= Exercise aim =
The records that follow must be repeated exactly, except for their pictures.

= The data =

__________

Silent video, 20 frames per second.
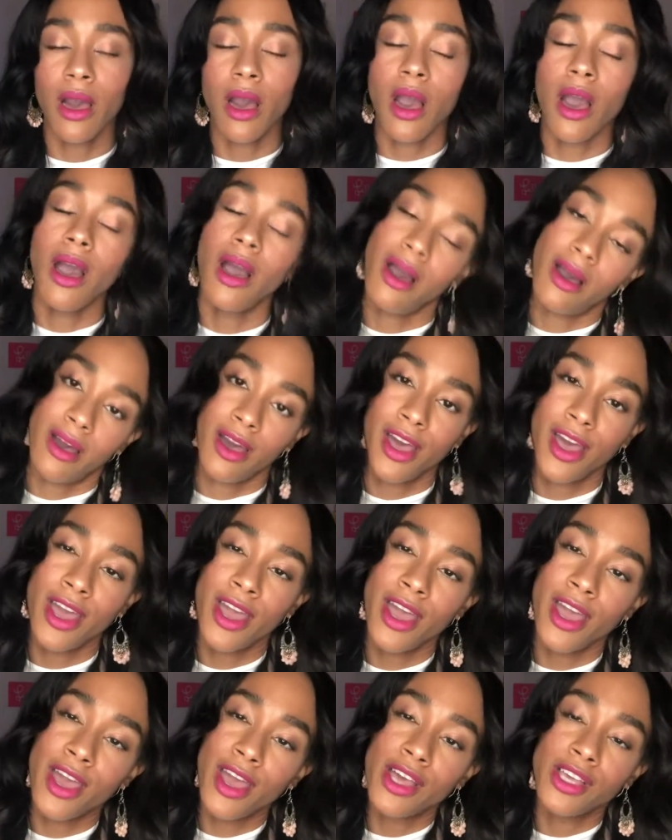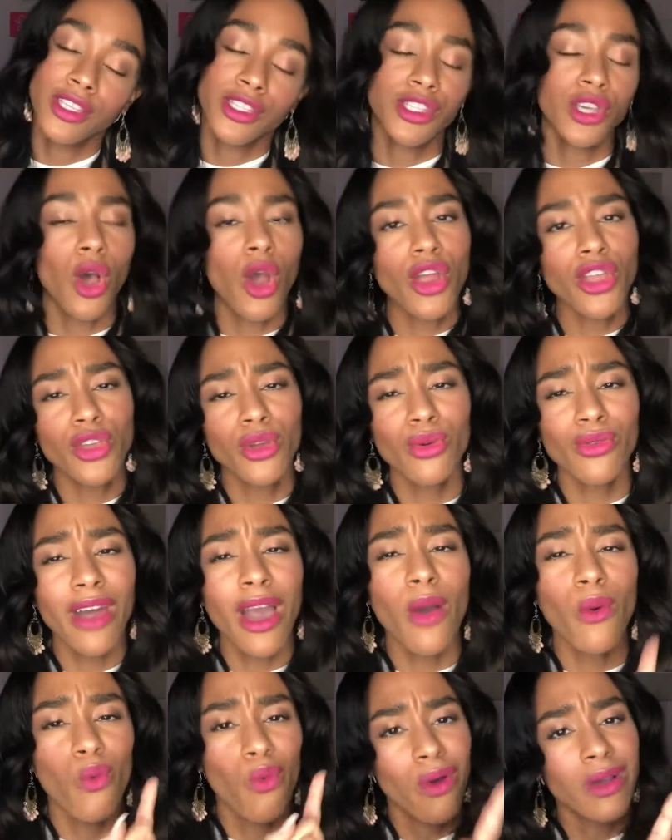So are you
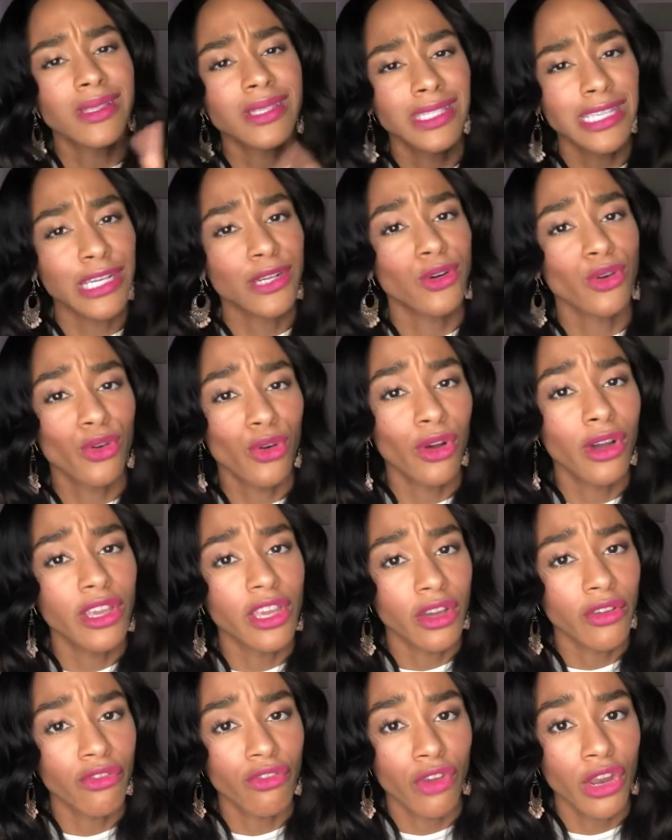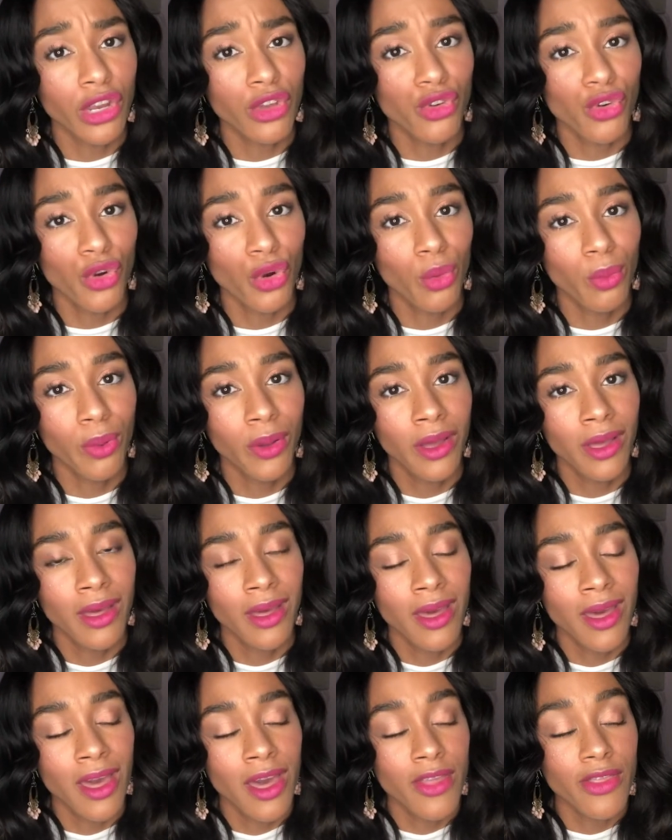that one single girl in your friend group
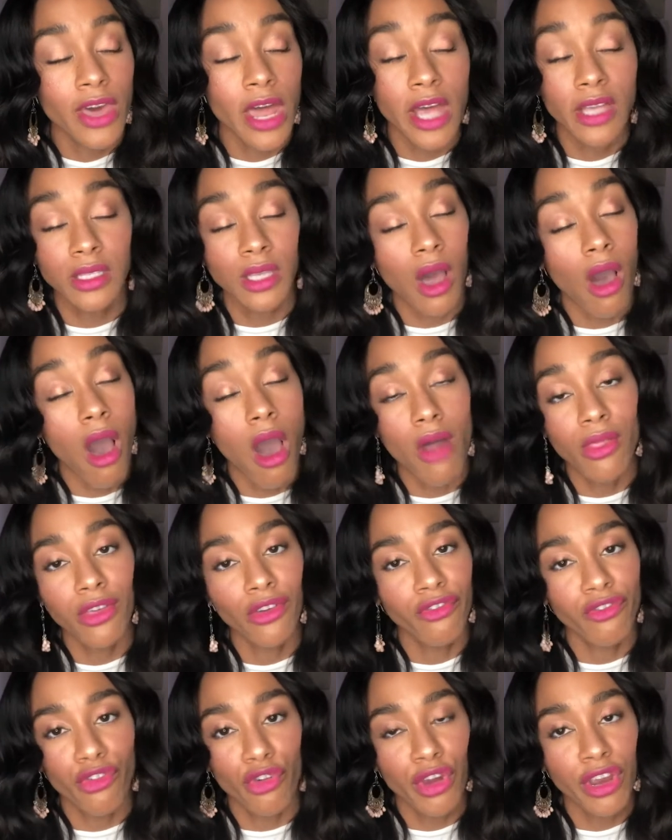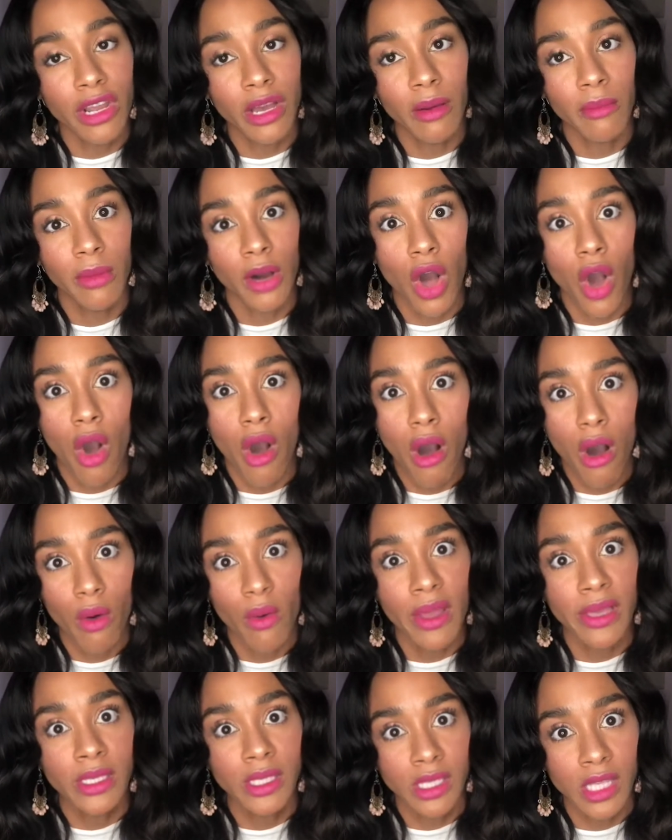that has all the freedom but
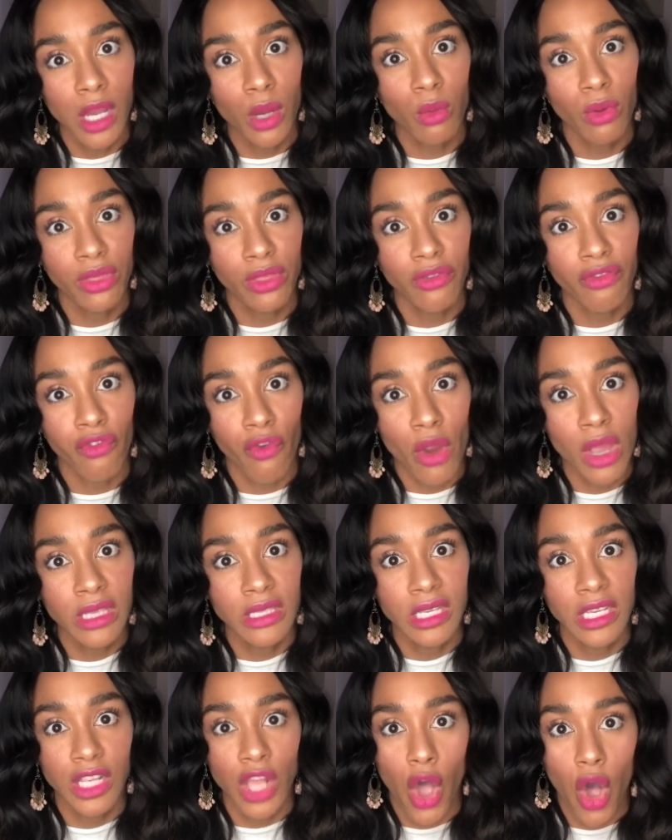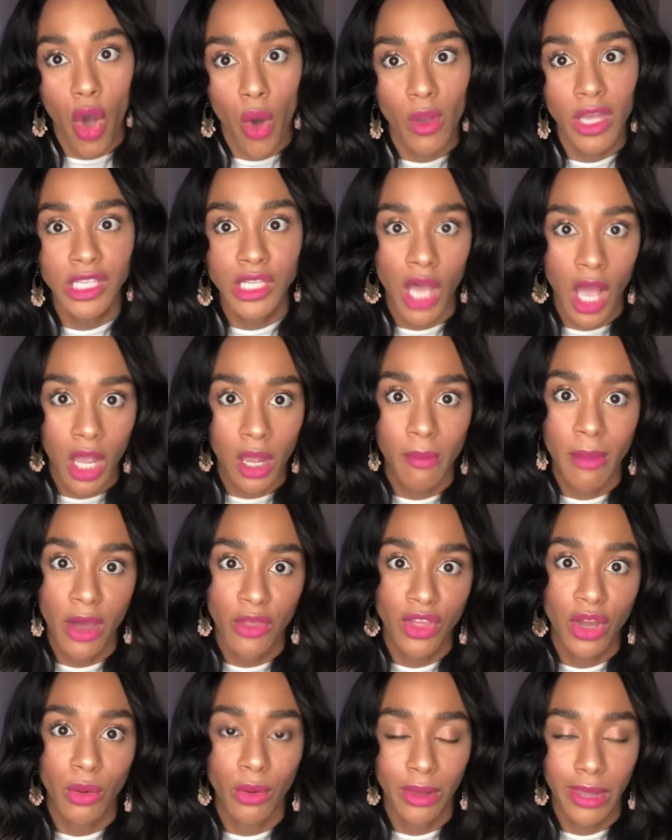always stuck with the friends that's always talking
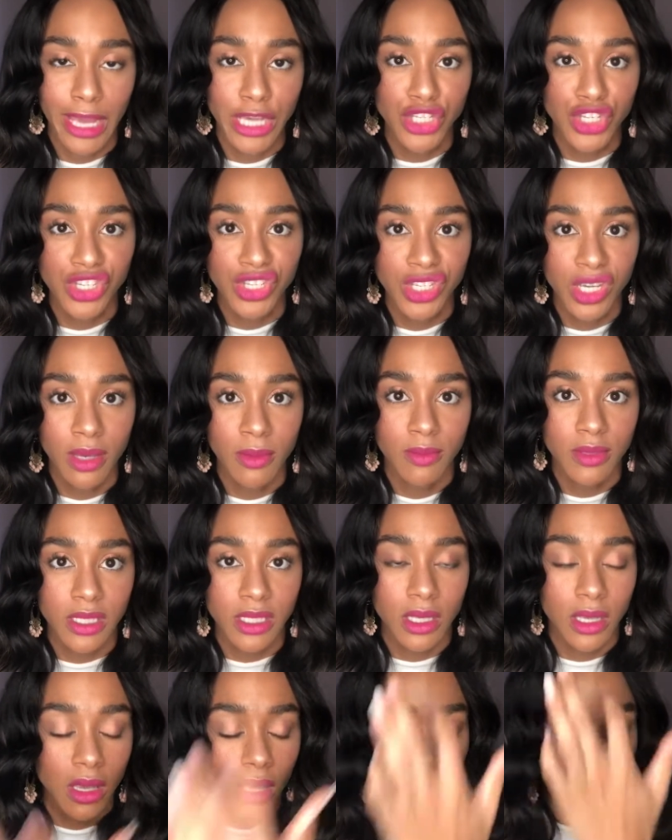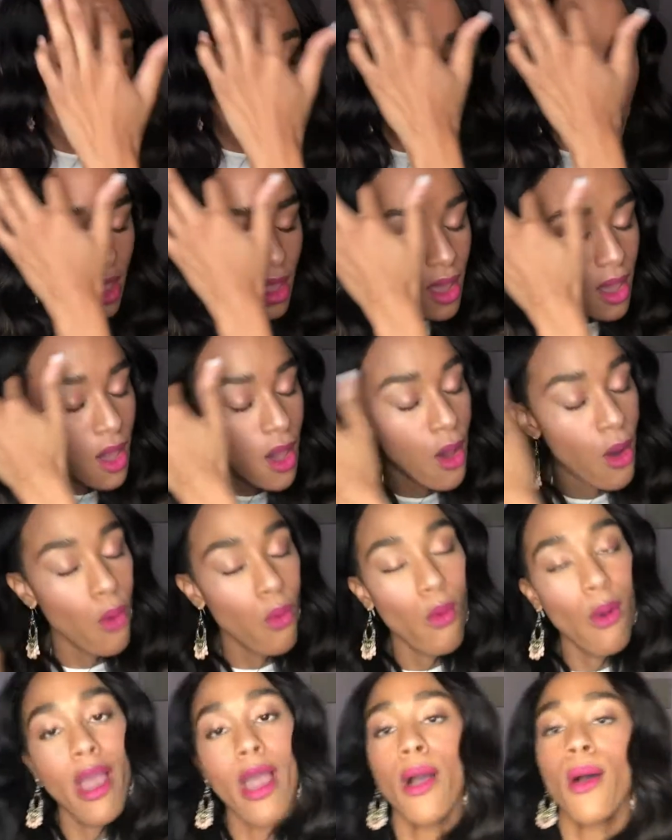about their relationships?
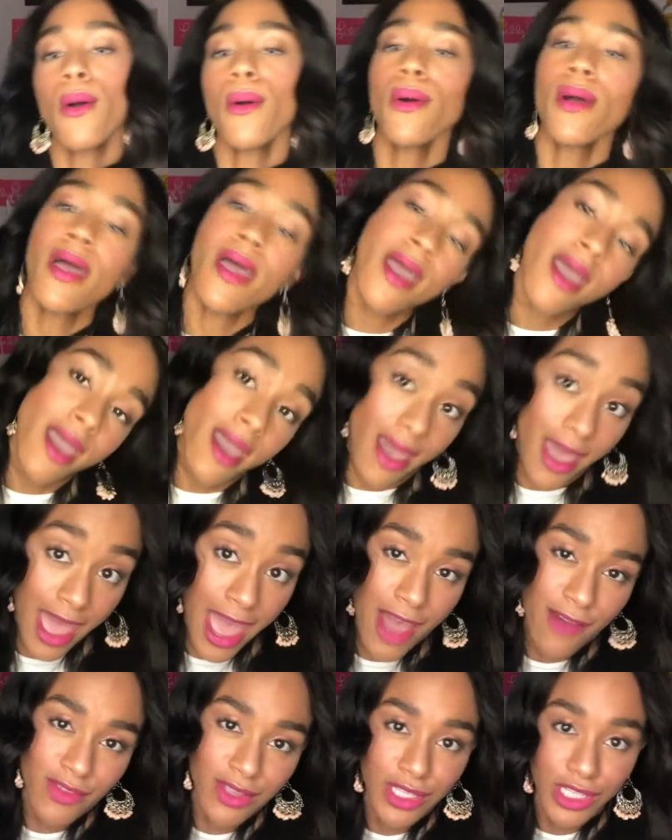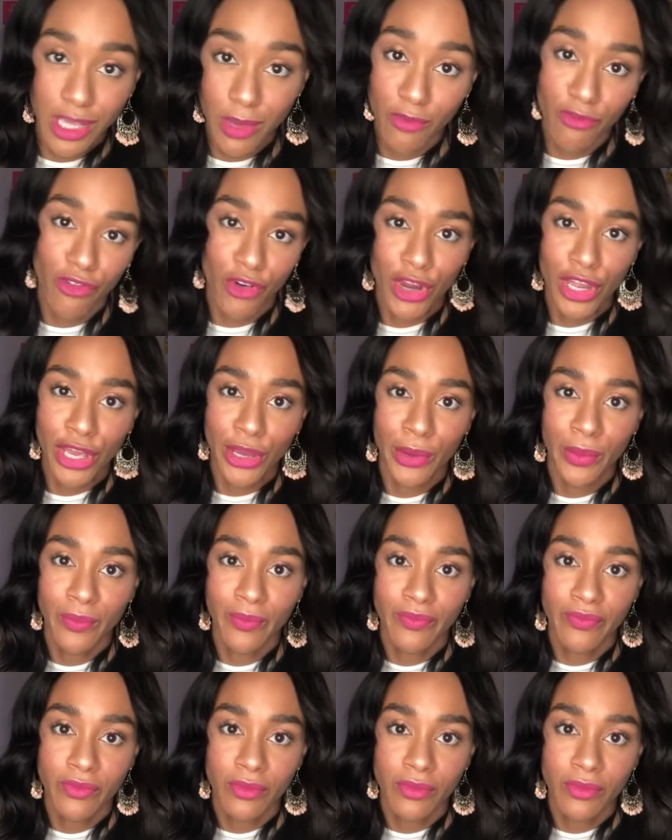Well, I have a tip for you.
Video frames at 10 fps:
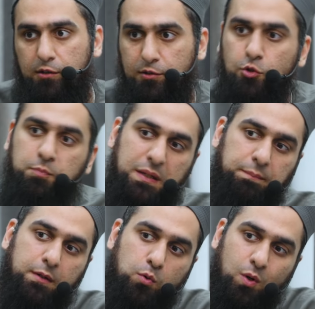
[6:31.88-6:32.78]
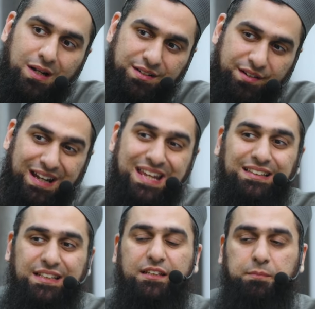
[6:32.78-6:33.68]
So, you know, people who are
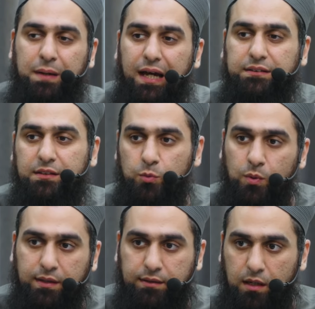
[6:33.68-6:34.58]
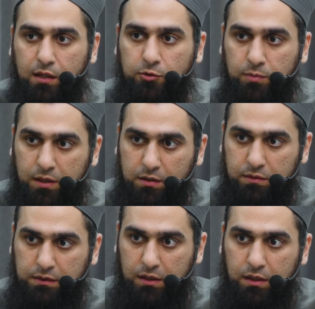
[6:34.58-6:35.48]
treading this path towards Allah subhanahu
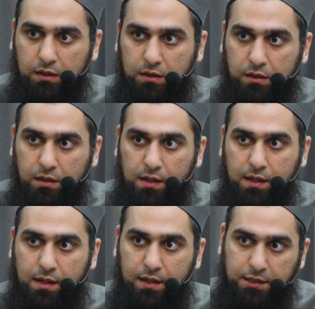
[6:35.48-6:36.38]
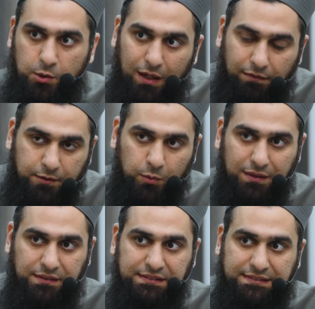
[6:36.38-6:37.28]
wa ta'ala, you have to
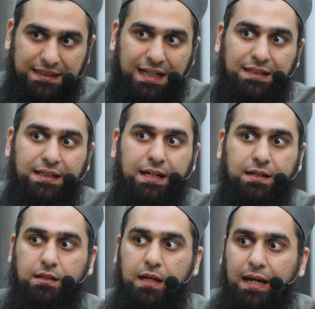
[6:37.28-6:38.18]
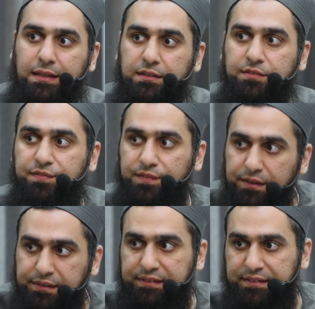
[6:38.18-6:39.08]
understand that at the
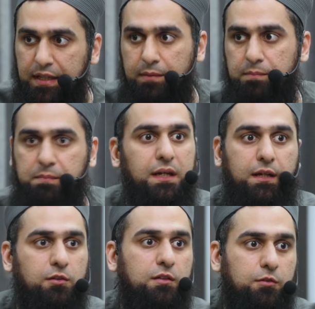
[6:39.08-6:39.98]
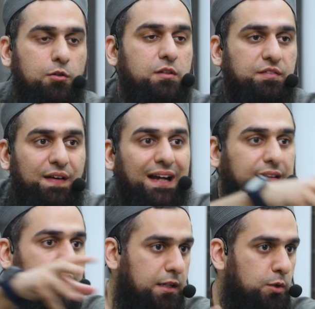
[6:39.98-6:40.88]
first step, me and you, you know, the
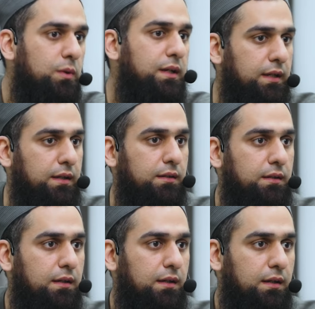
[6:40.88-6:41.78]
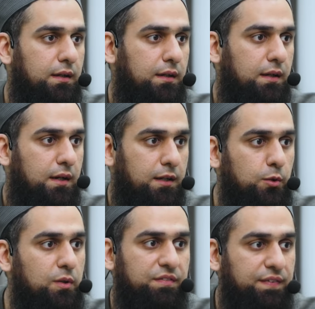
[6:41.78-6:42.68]
fact that you were here,
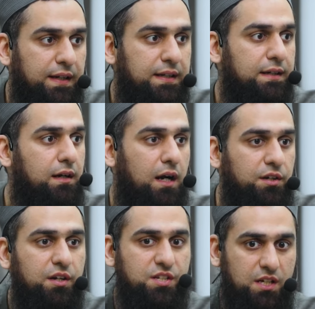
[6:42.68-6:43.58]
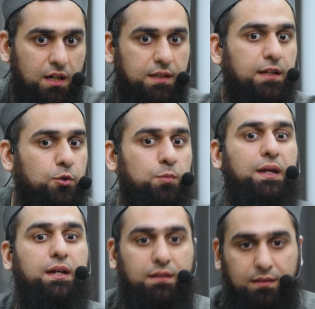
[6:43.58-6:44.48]
you defeated 100 shayateen to
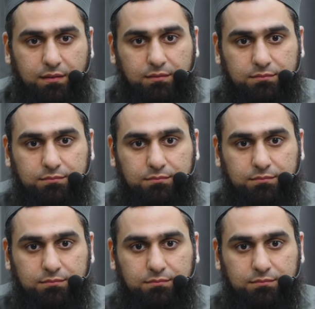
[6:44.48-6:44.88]
make it here.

__________

= Answer below =
Silent video, 20 frames per second.
So are you
that one single girl in your friend group
that has all the freedom but
always stuck with the friends that's always talking
about their relationships?
Well, I have a tip for you.
Video frames at 10 fps:
[6:31.88-6:32.78]
[6:32.78-6:33.68]
So, you know, people who are
[6:33.68-6:34.58]
[6:34.58-6:35.48]
treading this path towards Allah subhanahu
[6:35.48-6:36.38]
[6:36.38-6:37.28]
wa ta'ala, you have to
[6:37.28-6:38.18]
[6:38.18-6:39.08]
understand that at the
[6:39.08-6:39.98]
[6:39.98-6:40.88]
first step, me and you, you know, the
[6:40.88-6:41.78]
[6:41.78-6:42.68]
fact that you were here,
[6:42.68-6:43.58]
[6:43.58-6:44.48]
you defeated 100 shayateen to
[6:44.48-6:44.88]
make it here.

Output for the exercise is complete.